ML Infrastructure | Gen AI, Leadership

January 3, 2019

Co-authors: Joel Young, Bee-Chung Chen, Bo Long, Marius Seritan, and Priyanka Gariba

The rate at which artificial intelligence (AI) knowledge is being disseminated and the rate of change in applied AI technologies show no signs of slowing down. Today’s software engineers are increasingly learning machine learning (ML) strategies as undergraduate students, and hardly a day goes by without the announcement of a new ML technique or framework. In this post, we’ll talk about our approach at LinkedIn to scaling AI and ML systems so that more engineers can take advantage of these techniques.

Introducing Pro-ML

For the past decade, LinkedIn has embraced AI across our product lines—from anti-abuse anomaly detection to career recommendations to feed curation, we use AI in a variety of ways that improve the experience for members and customers. We have built many bespoke ML systems for highly performance-sensitive products that are critical to the member experience.

However, this approach doesn’t always scale efficiently. Each AI stack was built by separate teams, with little sharing between them. Additionally, custom workflows add complexity when onboarding new engineers, new features, and new modeling technologies. In recent years, we became acutely aware that these systems make it difficult for non-AI engineers to build, train, and run their own models.

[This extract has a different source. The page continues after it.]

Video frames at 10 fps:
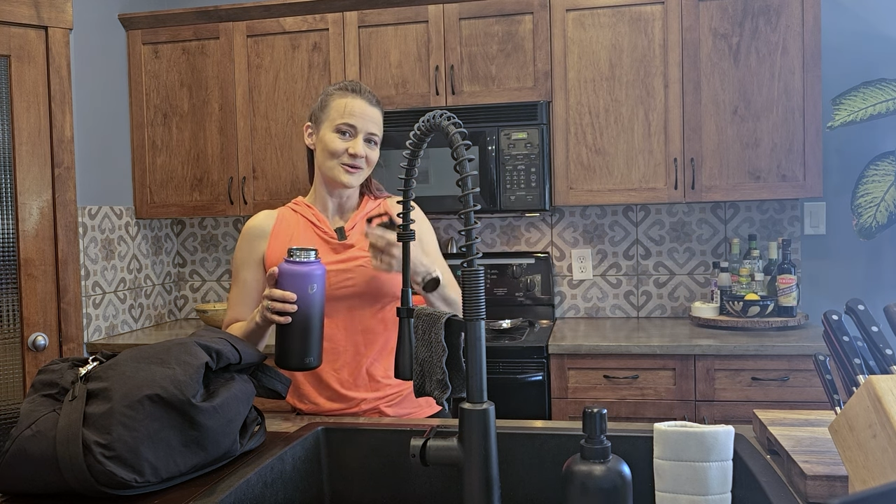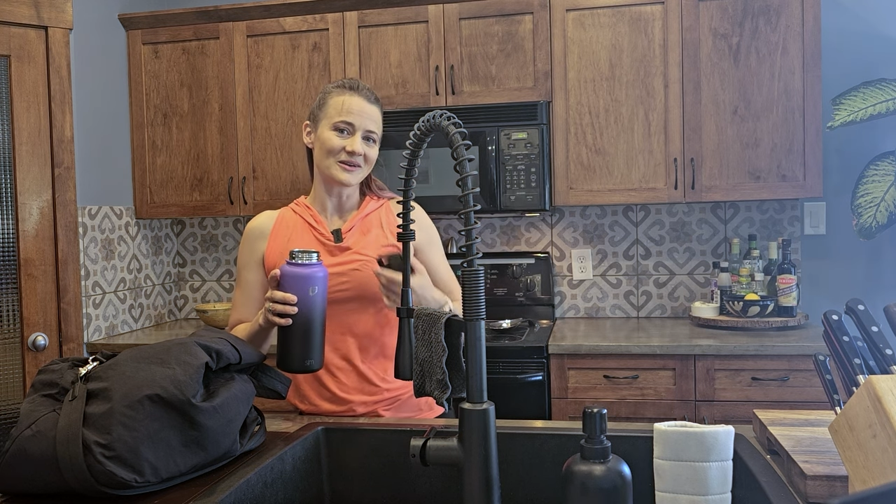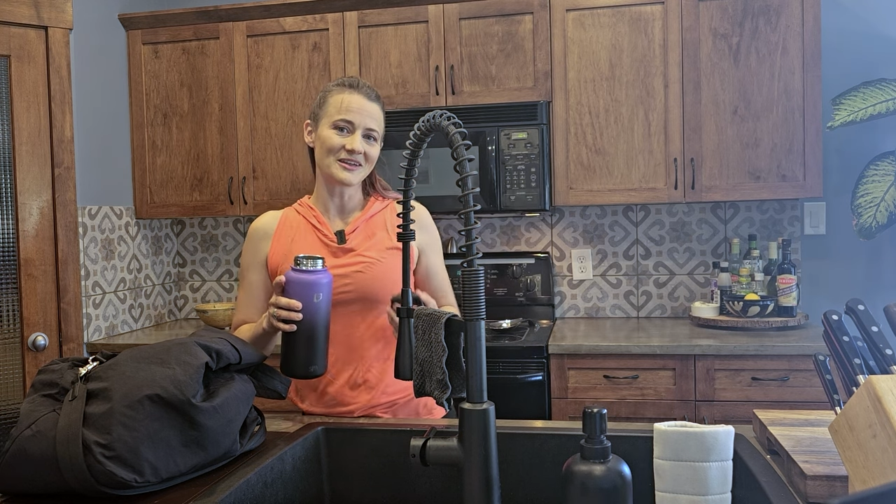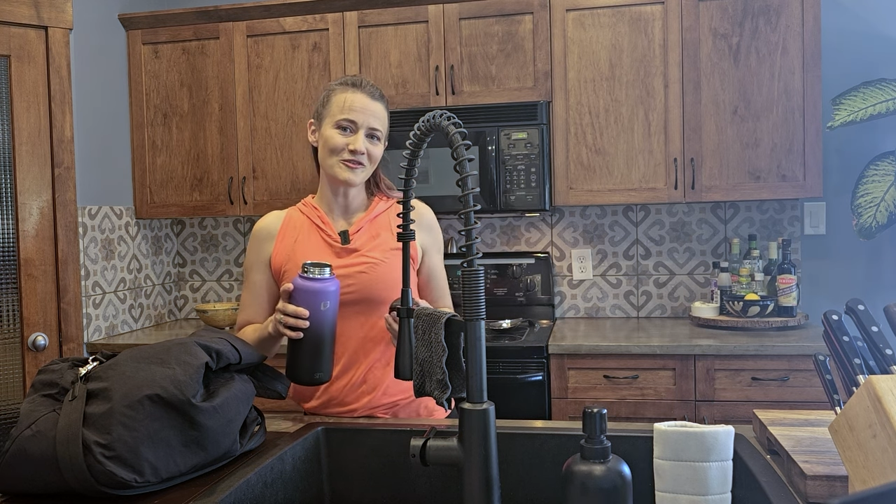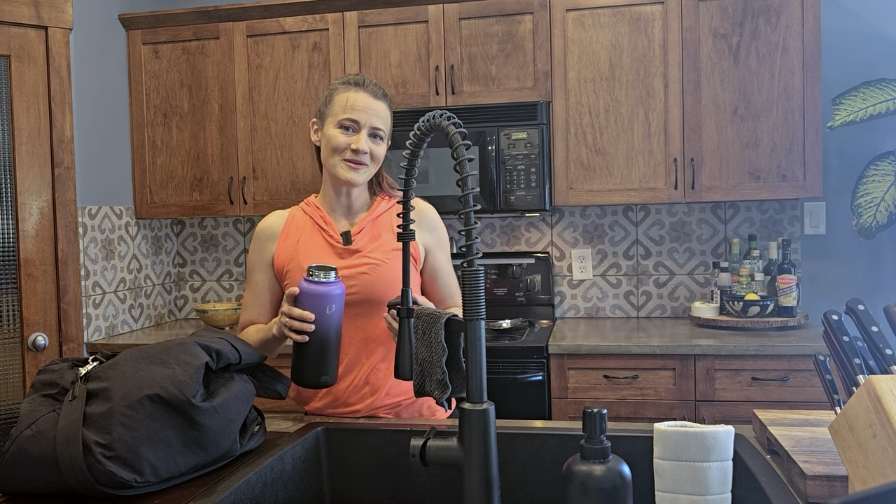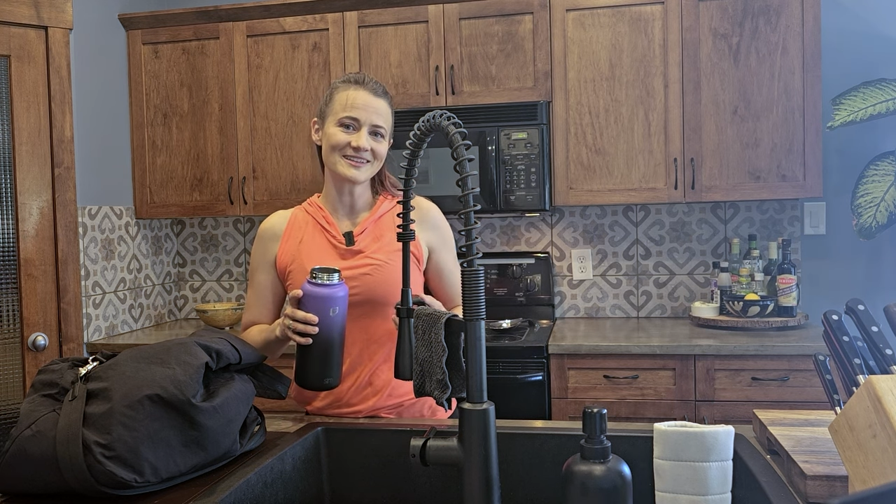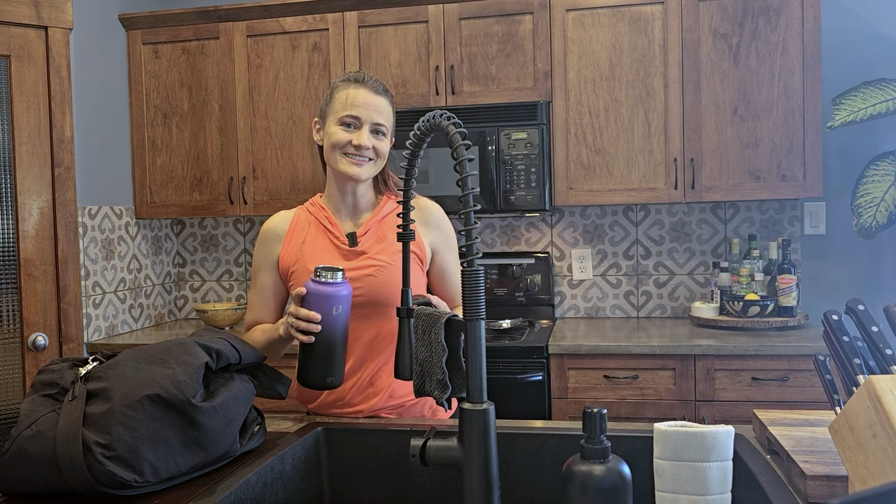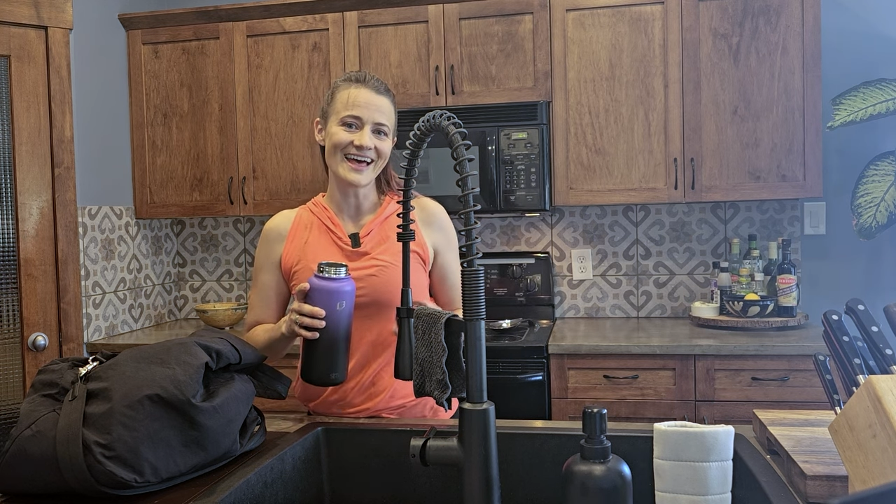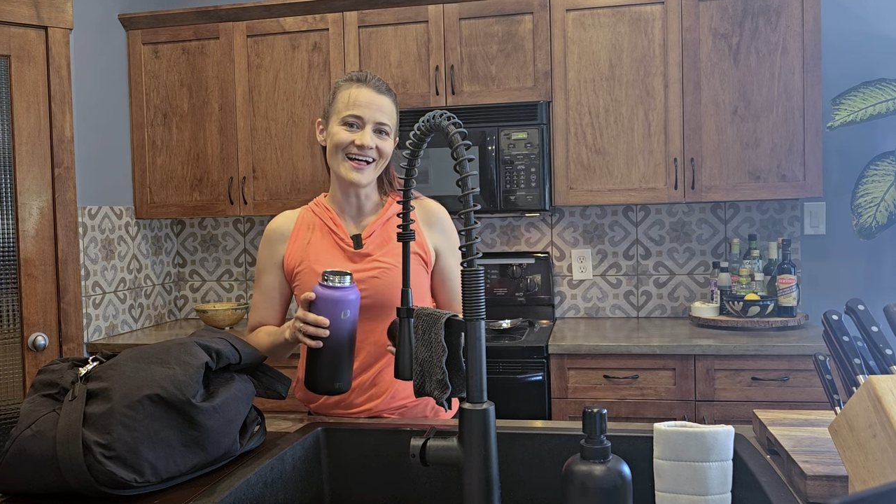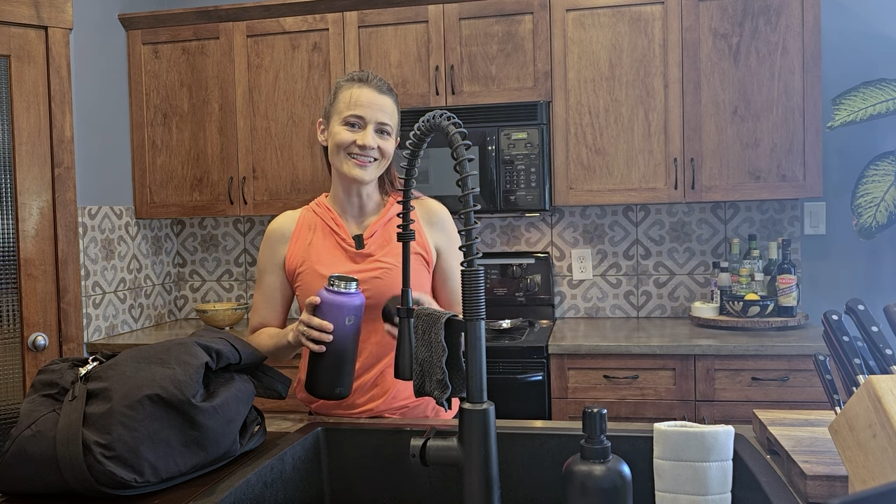were giving me
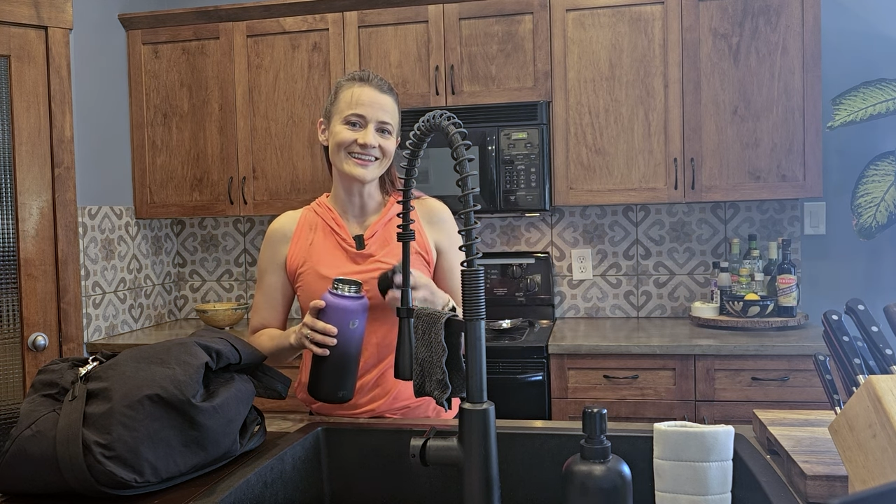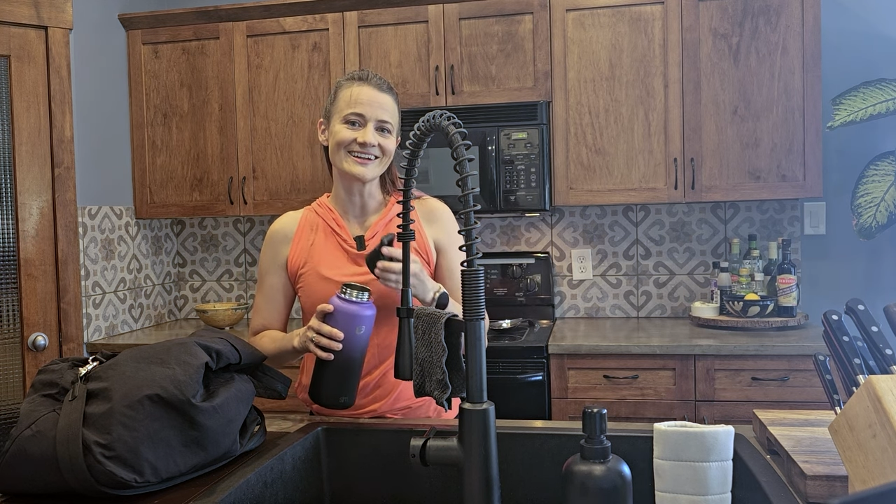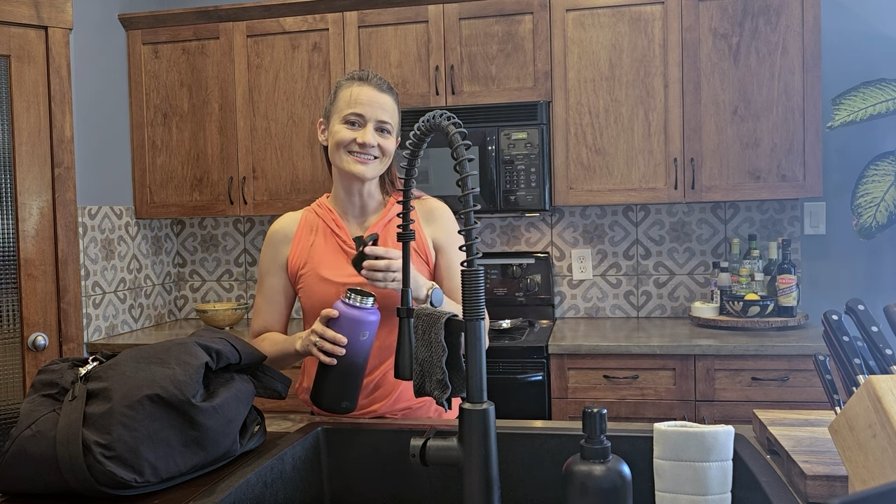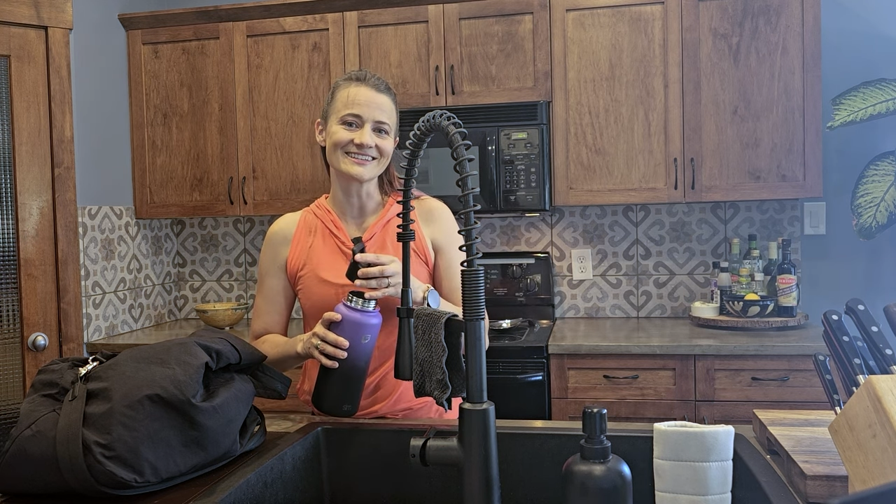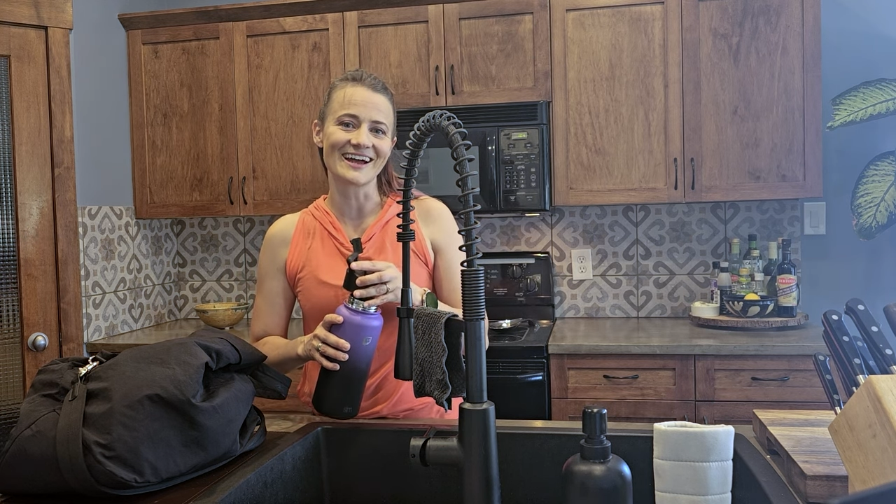the telltale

In August 2017, we began a new program at LinkedIn called “Productive Machine Learning” (“Pro-ML” for short). The goal of Pro-ML is to double the effectiveness of machine learning engineers while simultaneously opening the tools for AI and modeling to engineers from across the LinkedIn stack.

As we mapped out the effort, we kept a set of key ideas in place to constrain the solution space and focus our efforts.

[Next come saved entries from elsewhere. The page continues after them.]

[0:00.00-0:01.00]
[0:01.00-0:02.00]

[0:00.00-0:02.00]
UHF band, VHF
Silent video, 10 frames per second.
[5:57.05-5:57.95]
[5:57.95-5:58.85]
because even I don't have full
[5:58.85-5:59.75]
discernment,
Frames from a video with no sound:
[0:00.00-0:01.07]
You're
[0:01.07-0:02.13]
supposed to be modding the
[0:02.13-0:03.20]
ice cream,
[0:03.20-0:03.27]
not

We will leverage and improve best-of-breed components from our existing code base to the maximum extent feasible. We are unlikely to rewrite our entire tech stack, but any particular component is fair game.
The state of the art is constantly evolving with new algorithms and open source frameworks—we need to be flexible to support our existing major ML algorithms as well as new ones that will emerge.
We will use an agile-inspired strategy so that each step we take is delivering value by making at least one product line better or providing generally useable improvements to existing components.
The ability to run the models in real-time is as important as the ability to author or train them. The services hosting the models must be able to be independently upgraded without breaking their downstream or upstream services.
New models, retrained models, and models using new technologies must be A/B testable in production.
We must build GDPR privacy requirements into every stage of the solution.

We should design to avoid known anti-patterns such as those identified in prior research into machine learning systems and tech debt.

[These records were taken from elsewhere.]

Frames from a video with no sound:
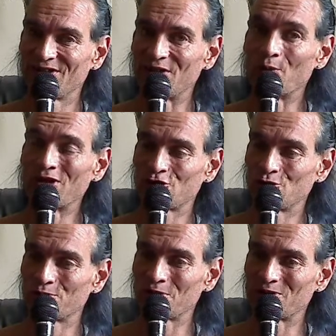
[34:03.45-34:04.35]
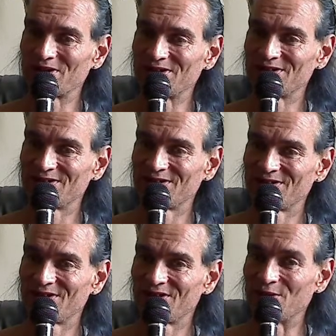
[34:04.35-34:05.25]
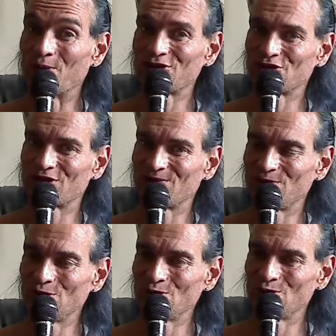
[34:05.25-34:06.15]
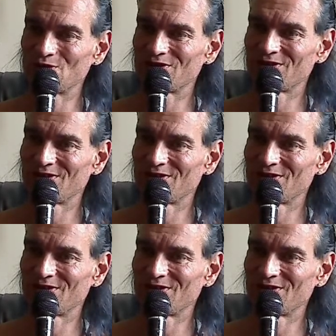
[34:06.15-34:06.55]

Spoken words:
They want you broken. They want you confused.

We began with a review of our assets, counting hundreds of relevance services and several core learning technologies including tree ensembles, generalized additive mixture ensembles, and deep learning. We then broke down our efforts into a set of layers.

The layers we focused on are:

Exploring and authoring
Training
Deploying
Running
Health assurance
Feature marketplace

The Pro-ML life cycle

Exploring and authoring
The modeling process starts with exploration of the problem space, the features, and the data, and then identifying a particular goal—for example, computing the probability of a member clicking on a job. You then train and evaluate ML algorithms and train a model to achieve your goal. The model needs to be evaluated (e.g., cross-fold evaluation, area-under-the-curve, f-scores) and retried. This often takes many attempts, as there are many hyperparameters to test, especially for deep models (e.g., number of layers, size of layers, types of convolutions).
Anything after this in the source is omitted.